The two vessels will be built for Halten Bulk and are the latest in a series of designs to meet Norway’s pending strict regulations to eliminate carbon emissions from vessels operating along the coast. Halten Bulk, which is a partnership between Brødrene Nordbø, Egil Ulvan, and Strand Shipping, was established in 2014 and currently operates seven short-sea bulk vessels.
Short-sea bulk carriers will have a hydrogen combustion engine as well as two wind rotors (Norway Ship Design)

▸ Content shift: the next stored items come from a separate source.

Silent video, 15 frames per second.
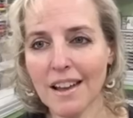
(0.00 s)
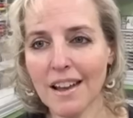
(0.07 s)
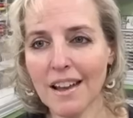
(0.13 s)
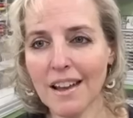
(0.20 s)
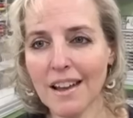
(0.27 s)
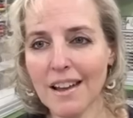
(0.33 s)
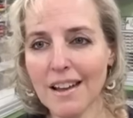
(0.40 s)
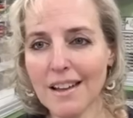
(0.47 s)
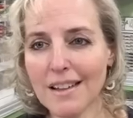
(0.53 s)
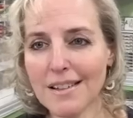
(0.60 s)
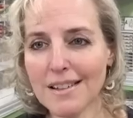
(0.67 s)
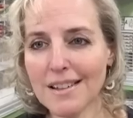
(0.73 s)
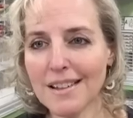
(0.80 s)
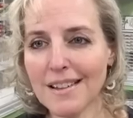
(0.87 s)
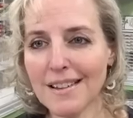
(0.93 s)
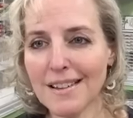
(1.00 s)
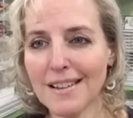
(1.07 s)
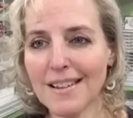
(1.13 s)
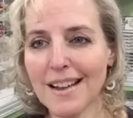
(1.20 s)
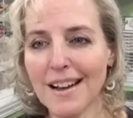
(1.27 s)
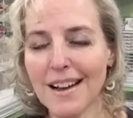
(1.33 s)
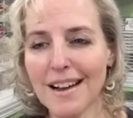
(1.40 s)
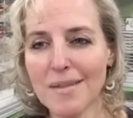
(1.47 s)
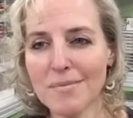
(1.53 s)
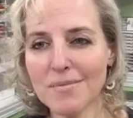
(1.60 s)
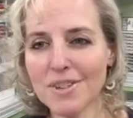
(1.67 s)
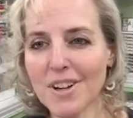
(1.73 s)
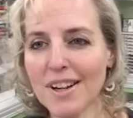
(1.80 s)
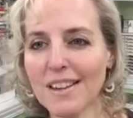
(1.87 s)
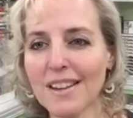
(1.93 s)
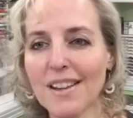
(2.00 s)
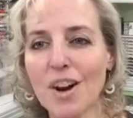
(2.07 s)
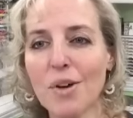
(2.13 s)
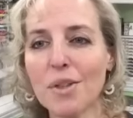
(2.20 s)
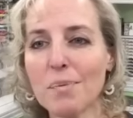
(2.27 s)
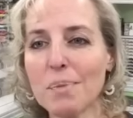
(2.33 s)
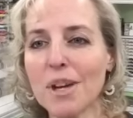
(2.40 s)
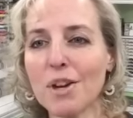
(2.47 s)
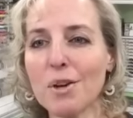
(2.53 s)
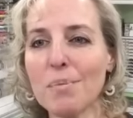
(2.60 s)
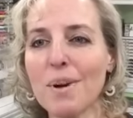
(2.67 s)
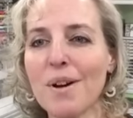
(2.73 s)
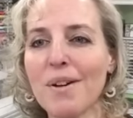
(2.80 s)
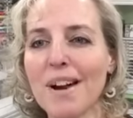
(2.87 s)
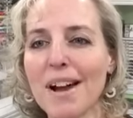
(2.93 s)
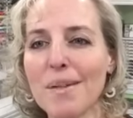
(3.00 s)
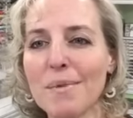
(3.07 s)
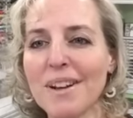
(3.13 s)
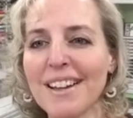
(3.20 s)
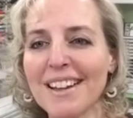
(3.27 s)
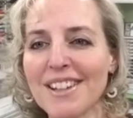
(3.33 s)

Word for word: And I'm trying to think, oh, the Picker program.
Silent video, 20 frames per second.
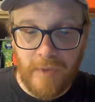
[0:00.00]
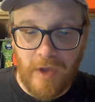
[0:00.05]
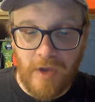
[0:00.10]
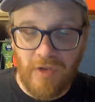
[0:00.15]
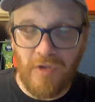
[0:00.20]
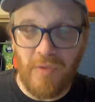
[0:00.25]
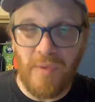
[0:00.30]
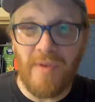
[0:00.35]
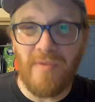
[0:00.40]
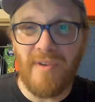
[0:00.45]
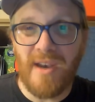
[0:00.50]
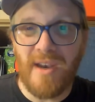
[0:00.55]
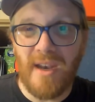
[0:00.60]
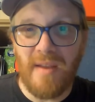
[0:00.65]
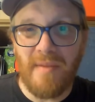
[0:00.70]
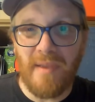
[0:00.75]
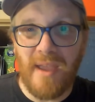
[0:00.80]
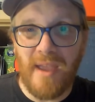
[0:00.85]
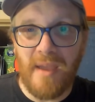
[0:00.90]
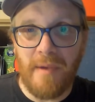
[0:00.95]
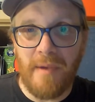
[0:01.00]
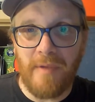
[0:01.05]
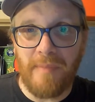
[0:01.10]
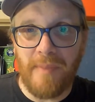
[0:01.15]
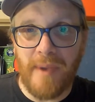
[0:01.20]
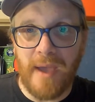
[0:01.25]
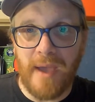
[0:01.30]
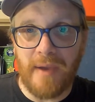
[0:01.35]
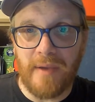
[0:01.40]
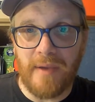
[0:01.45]
Do we really need EMF
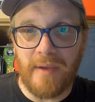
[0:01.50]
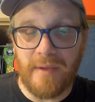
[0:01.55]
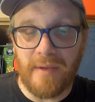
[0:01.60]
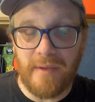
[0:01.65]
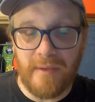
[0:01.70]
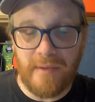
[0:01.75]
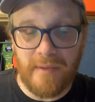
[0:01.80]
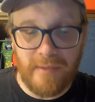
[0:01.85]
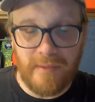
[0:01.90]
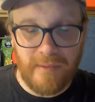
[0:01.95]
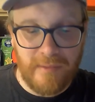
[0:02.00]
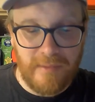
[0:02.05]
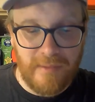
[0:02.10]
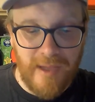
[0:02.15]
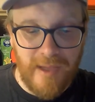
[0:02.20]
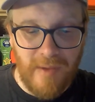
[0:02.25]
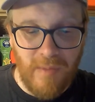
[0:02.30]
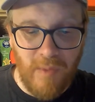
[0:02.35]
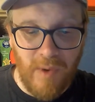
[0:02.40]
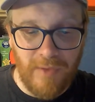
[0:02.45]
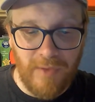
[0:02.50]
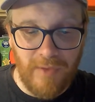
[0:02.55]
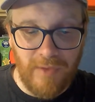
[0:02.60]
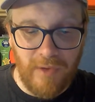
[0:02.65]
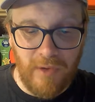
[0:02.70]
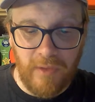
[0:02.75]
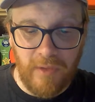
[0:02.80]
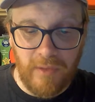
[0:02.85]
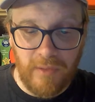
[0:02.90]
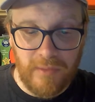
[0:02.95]
back? I had one song.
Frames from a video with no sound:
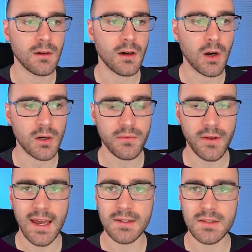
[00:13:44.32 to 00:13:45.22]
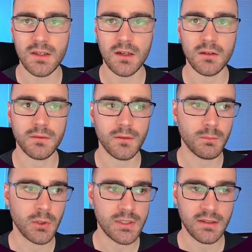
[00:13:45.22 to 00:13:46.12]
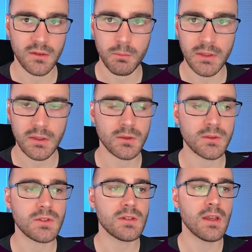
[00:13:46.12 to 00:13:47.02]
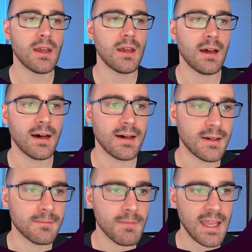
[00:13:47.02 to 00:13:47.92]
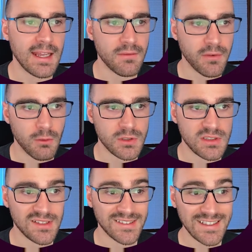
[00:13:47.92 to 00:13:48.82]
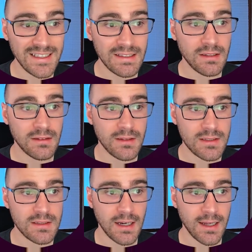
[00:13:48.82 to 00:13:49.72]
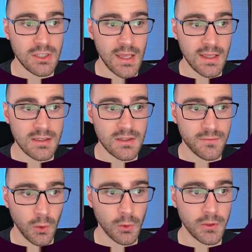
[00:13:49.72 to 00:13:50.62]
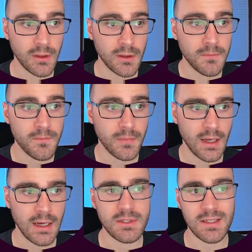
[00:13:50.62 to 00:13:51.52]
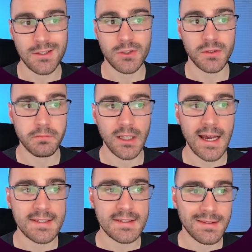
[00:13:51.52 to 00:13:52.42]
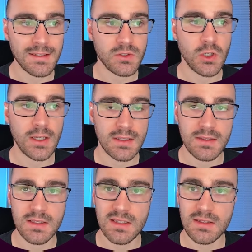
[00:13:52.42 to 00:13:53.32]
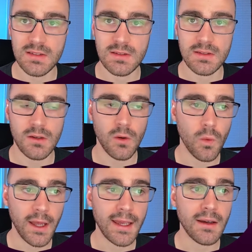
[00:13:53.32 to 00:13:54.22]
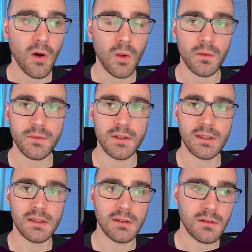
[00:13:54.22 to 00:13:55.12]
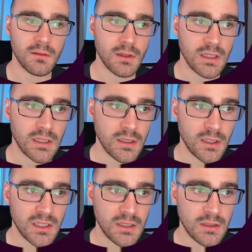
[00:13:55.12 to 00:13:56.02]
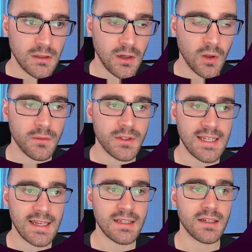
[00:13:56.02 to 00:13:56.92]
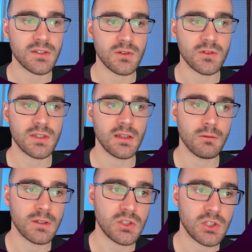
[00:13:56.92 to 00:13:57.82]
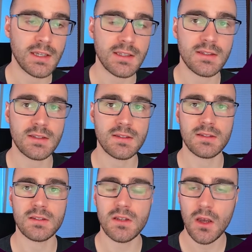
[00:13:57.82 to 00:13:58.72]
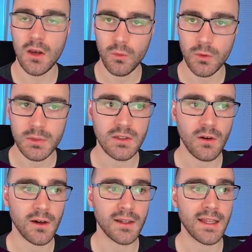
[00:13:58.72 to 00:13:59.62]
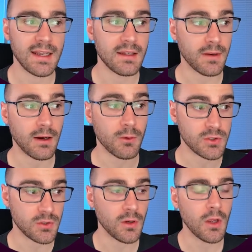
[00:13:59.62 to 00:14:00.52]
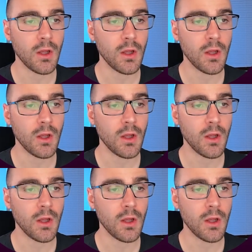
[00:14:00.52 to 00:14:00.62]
artifacts of particular builds. Um, and if I were to delete this dot Jenkins folder, I'm essentially blasting this Jenkins instance away. All of the uh, all of the data associated with this Jenkins instance would be gone. And if I were to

Design for the two new vessels will be undertaken by Norwegian Ship Design, which now has orders for five hydrogen-fueled vessels. CEO Gjermund Johannessen notes that they are becoming a leader in the development of these new vessels. The designs for Halten’s vessels will draw upon the “Powered by Nature” concept developed with one of Halten’s owners, Ulvan, for the first hydrogen-fueled ship known as With Orca.
The bulker design for Halter will be approximately 325 feet long with 8,000 square meters of cargo space. As part of the proposal to Enova, the design calls for a hydrogen combustion engine, storage solution for hydrogen canisters aboard, battery power system, and two rotor sails.
Halter explains the plan is to run the vessels using marine gas oil until hydrogen becomes commercially available. Initially, the ships will use the combustion engine but the design will also accommodate the later installation of fuel cells.
At first, they expect to use a combination of 70 percent hydrogen and 30 percent marine gas oil. Over time, as the availability of hydrogen increases and it becomes more price competitive, they plan to use a greater proportion of hydrogen.
They also expect to take advantage of Enova’s effort to support the development of renewable hydrogen production and bunkering along the coastline. In June 2022, Enova awarded a grant of $65 million for the development of five plants producing renewable hydrogen to be located along the Norwegian coastline.